I find whales to be fascinating organisms. I have in fact been on three whale-watch trips, two successful and one unsuccessful. In the first, off Ensenada, Baja California, we saw about two dozen gray whales in three or four pods; in the second off Yakina Head, Oregon, we saw no whales; and this year off the San Juan Islands near Vancouver, British Columbia, we saw two pods of orcas (killer whales). Smaller cetaceans seen include Pacific white-sided dolphins, bottle-nosed dolphins (off Cedar Key, Florida) and a harbor porpoise.

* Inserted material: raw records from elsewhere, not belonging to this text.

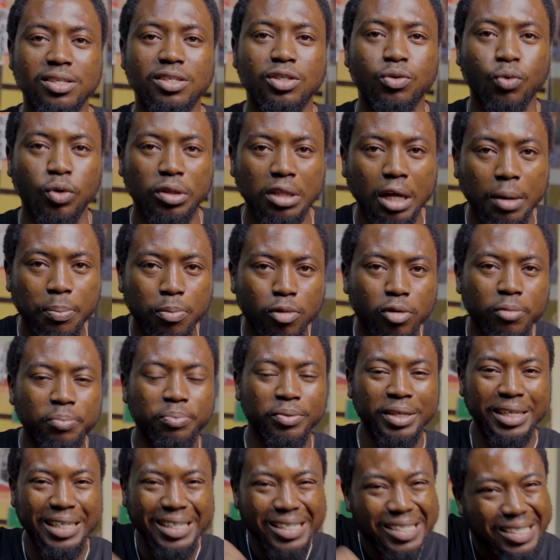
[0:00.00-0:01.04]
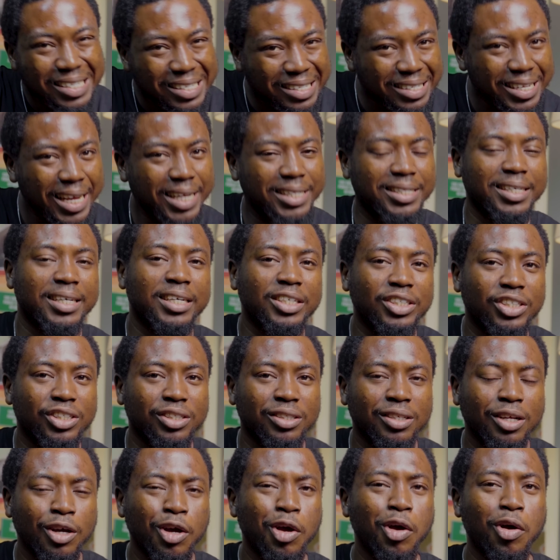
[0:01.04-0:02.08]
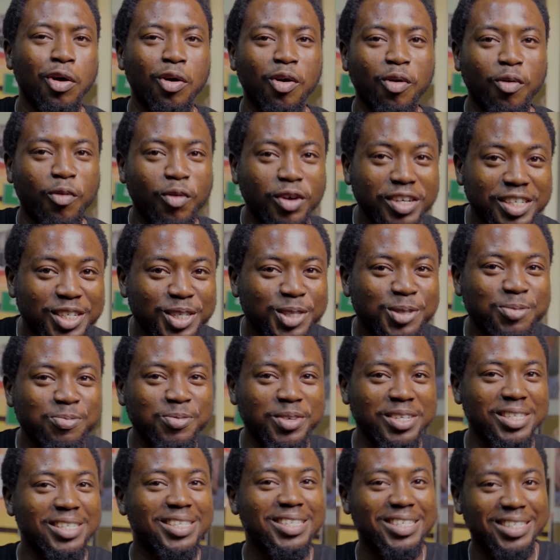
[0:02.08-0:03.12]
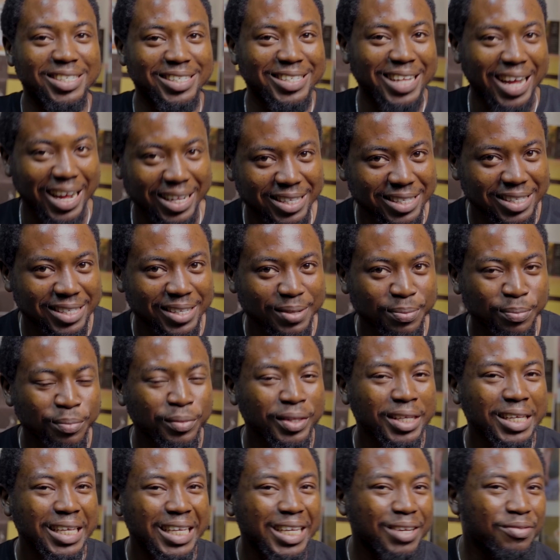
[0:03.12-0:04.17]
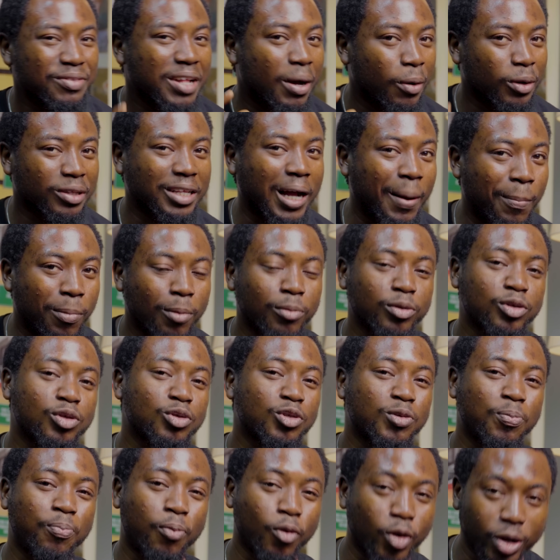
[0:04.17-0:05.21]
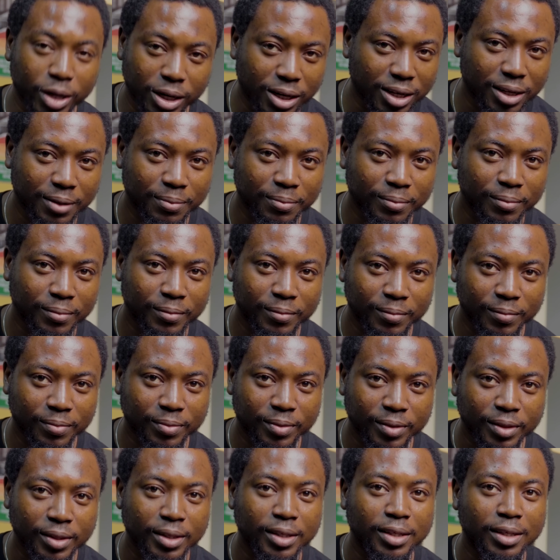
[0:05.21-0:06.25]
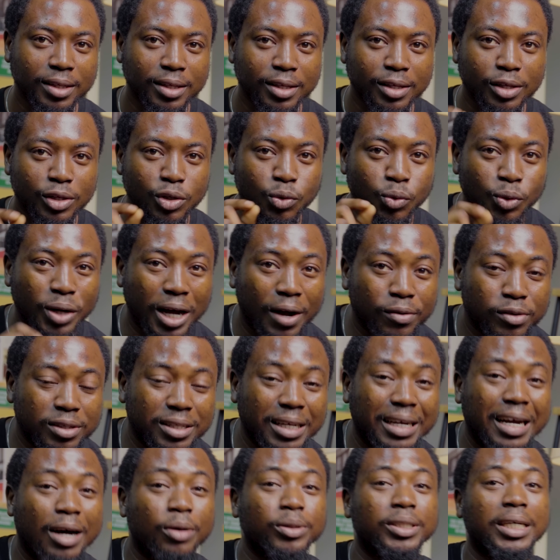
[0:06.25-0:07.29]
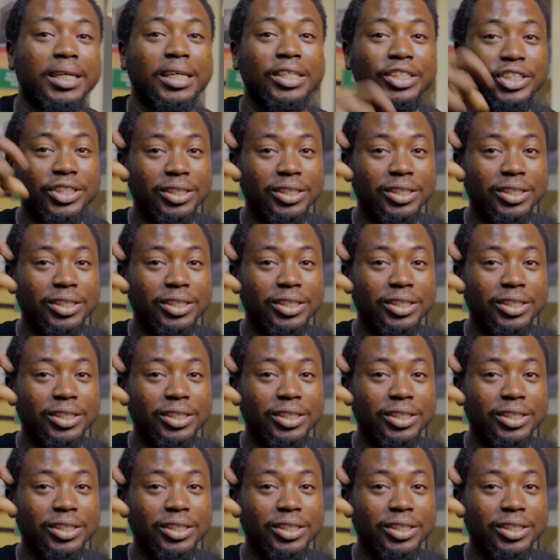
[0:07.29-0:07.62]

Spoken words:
has its water pump inside the engine. What this means is that if that water pump should spoil, you will have to take out the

Because I like seeing living whales and porpoises I really don't like to have them killed. They are intelligent and curious, as well as being interesting to observe. In a world where it is usually unnecessary to kill such wild animals (exceptions might be for native peoples who have normally hunted some whales), I see no real reason to hunt them. This is especially true because many are rare and some endangered. If they disappeared, the world would be much the poorer for it in my opinion.